> Data to process
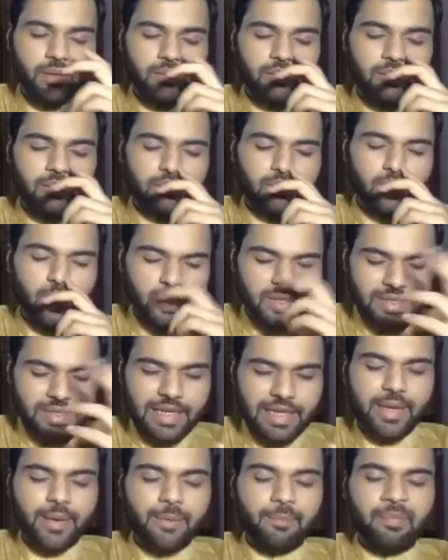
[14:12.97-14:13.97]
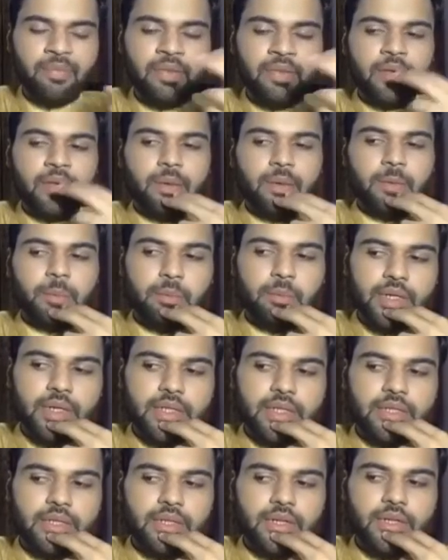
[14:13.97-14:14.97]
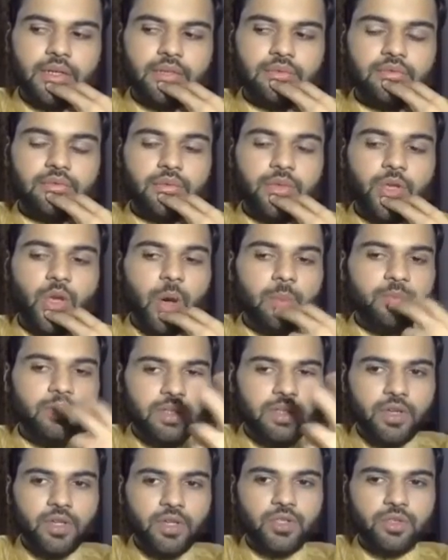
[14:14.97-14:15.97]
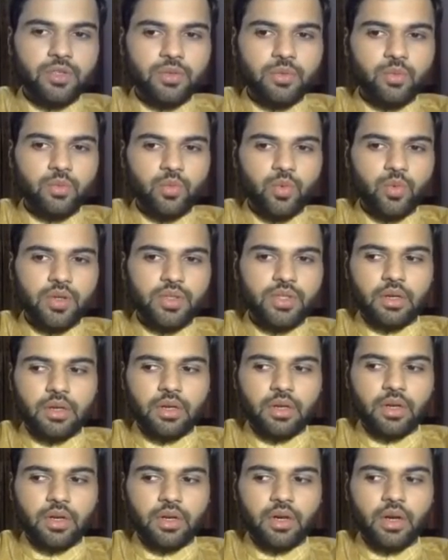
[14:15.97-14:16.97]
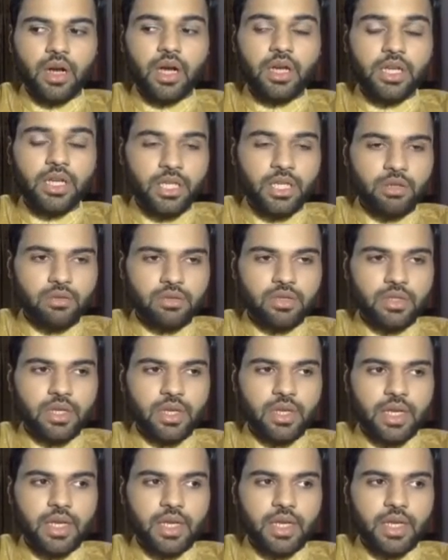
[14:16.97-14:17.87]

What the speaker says: mostly. But the observation was acute.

> Exercise instructions
Whatever pictures the entries contain, omit them, and write the rest out exactly.

> Solution for this problem
[14:12.97-14:13.97]
[14:13.97-14:14.97]
[14:14.97-14:15.97]
[14:15.97-14:16.97]
[14:16.97-14:17.87]

What the speaker says: mostly. But the observation was acute.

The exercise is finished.